Dans une décision particulièrement intéressante du 4 octobre 2013, la cour administrative d’appel de Paris a confirmé le principe dégagé par plusieurs juridictions du fond, mais jamais énoncé par le Conseil d’Etat, selon lequel aucun titre exécutoire ne peut être émis par la personne publique cocontractante en cours d’exécution d’un marché public, avant l’établissement du décompte général et définitif.
La Cour juge ainsi :
« Considérant que, d’une part, il résulte de la combinaison de l’article L. 1617-5 du code général des collectivités territoriales et des articles 22, 23 et 25 du décret du 29 décembre 1962 que l’émission d’un titre de recettes ayant force exécutoire est réservée au recouvrement des créances publiques liquides et exigibles ; que, d’autre part, l’ensemble des opérations auxquelles donne lieu l’exécution d’un marché de travaux publics est compris dans un compte dont aucun élément ne peut être isolé et dont seul le solde arrêté lors du décompte définitif détermine les droits et obligations définitifs des parties ; qu’ainsi, en matière de marchés publics seul le solde débiteur dégagé du décompte, devenu définitif selon les prescriptions de l’article 13.42 du cahier des clauses administratives générales (CCAG) applicable aux marchés de travaux publics, permet de liquider la créance et d’en exiger le paiement par l’entreprise ».

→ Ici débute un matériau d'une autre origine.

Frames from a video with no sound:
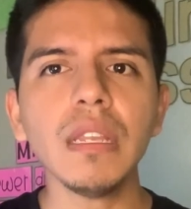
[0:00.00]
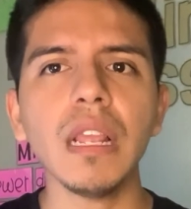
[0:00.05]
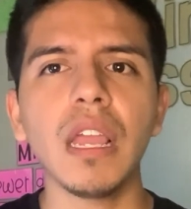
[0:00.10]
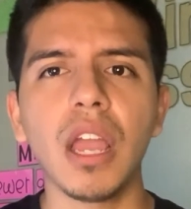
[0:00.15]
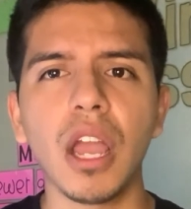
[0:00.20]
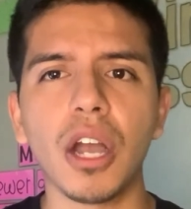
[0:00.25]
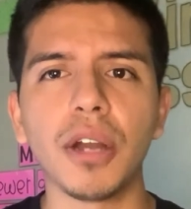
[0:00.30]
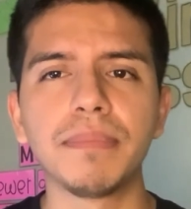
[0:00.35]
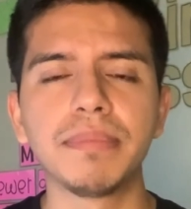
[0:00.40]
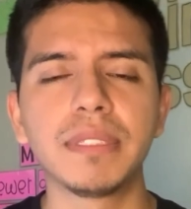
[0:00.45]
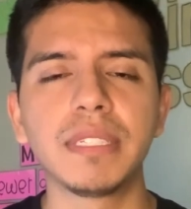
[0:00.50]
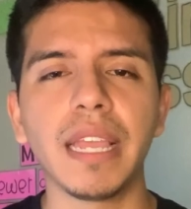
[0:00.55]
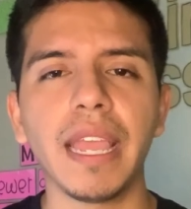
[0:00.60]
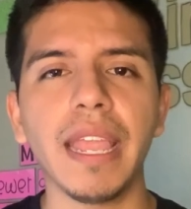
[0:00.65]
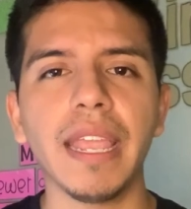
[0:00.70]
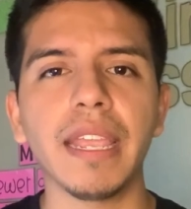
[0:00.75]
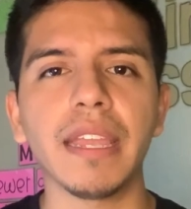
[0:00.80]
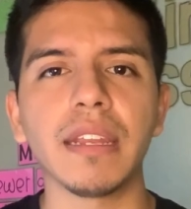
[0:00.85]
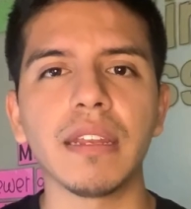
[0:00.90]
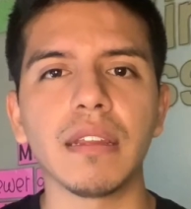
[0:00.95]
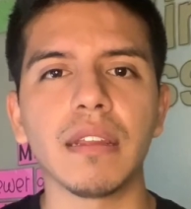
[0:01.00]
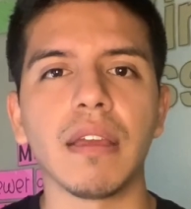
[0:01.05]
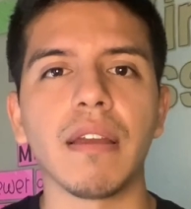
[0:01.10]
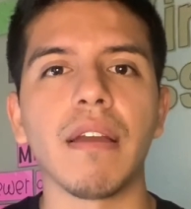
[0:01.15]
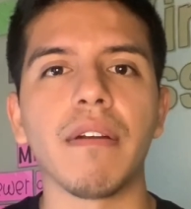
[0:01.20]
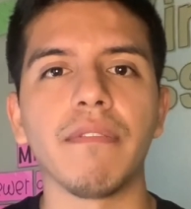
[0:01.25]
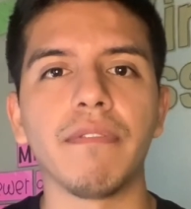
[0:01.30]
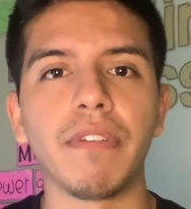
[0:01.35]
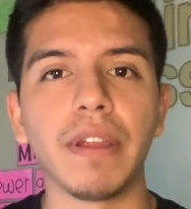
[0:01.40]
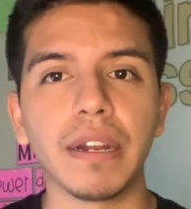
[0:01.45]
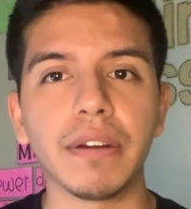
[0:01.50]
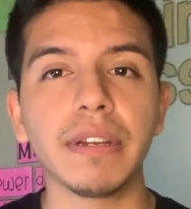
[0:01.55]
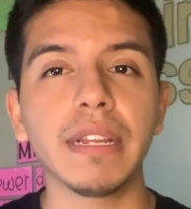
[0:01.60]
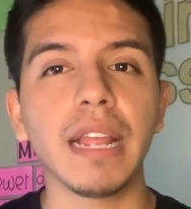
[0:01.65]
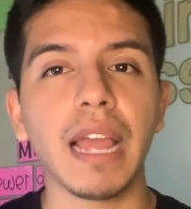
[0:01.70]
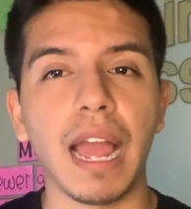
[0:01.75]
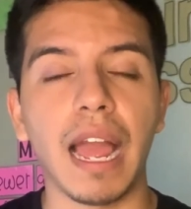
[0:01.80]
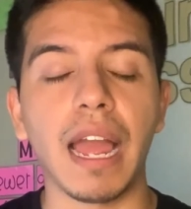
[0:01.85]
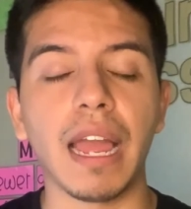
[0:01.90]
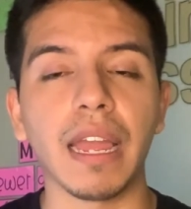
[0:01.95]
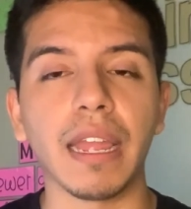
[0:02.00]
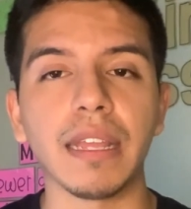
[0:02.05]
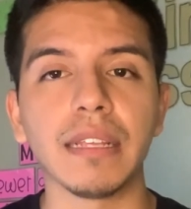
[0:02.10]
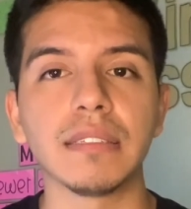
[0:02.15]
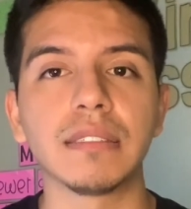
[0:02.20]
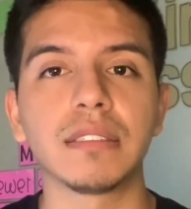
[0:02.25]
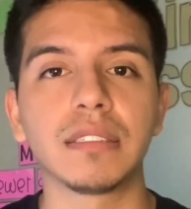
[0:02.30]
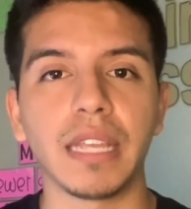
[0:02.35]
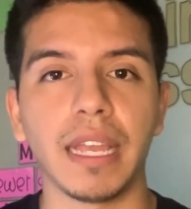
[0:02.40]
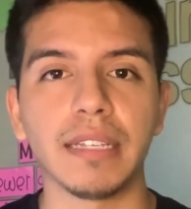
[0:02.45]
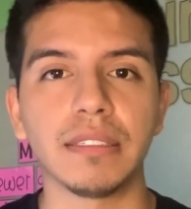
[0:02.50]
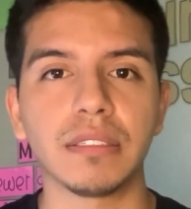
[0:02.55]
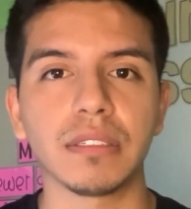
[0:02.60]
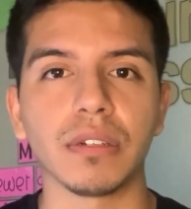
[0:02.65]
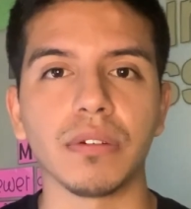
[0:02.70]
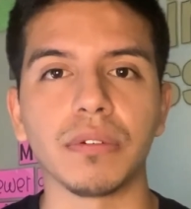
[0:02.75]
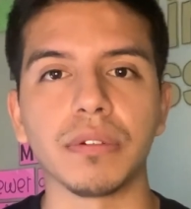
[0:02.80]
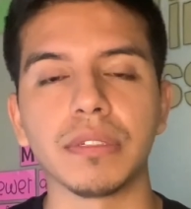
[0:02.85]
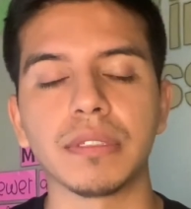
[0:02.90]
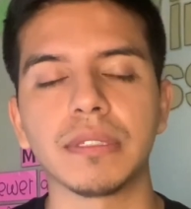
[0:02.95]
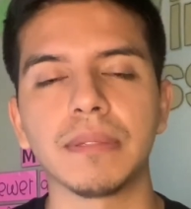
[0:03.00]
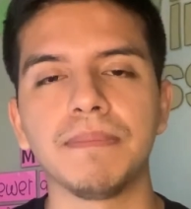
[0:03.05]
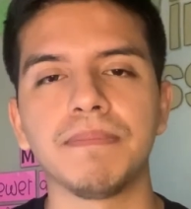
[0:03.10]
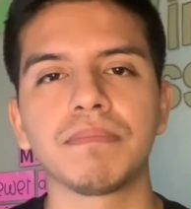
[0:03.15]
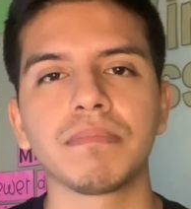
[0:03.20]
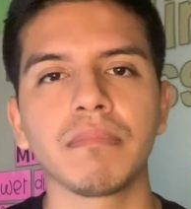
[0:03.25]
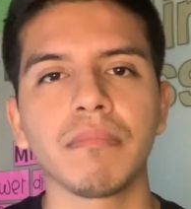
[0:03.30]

obtain very high test scores.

Autrement dit, un titre exécutoire, notamment destiné à recouvrer des pénalités, ne peut pas être émis avant que le décompte général soit devenu définitif puisqu’il n’existe aucune créance liquide et exigible avant cette date.
Toutefois, la Cour semble ouvrir la possibilité aux parties de prévoir contractuellement de déroger à ce principe :
« l’article 13.12.5 du CCAG applicable aux marchés publics de travaux, auquel les parties n’ont pas entendu déroger, prévoit expressément que les pénalités doivent être comprises dans les décomptes mensuels pris en compte ensuite dans le décompte global ; que, dès lors, le SIEVD ne pouvait légalement, en dehors de ce cadre et alors que le règlement définitif des comptes n’était pas intervenu, émettre un titre de perception à l’encontre de la société Saacke en vue de recouvrer les pénalités appliquées au groupement d’entreprises ».
Le marché pourrait donc déroger à la règle, issue du CCAG, selon laquelle les pénalités sont intégrées dans les décomptes. Par voie de conséquence, les pénalités pourraient alors être recouvrées par voie de titres exécutoires avant l’établissement du décompte général et définitif.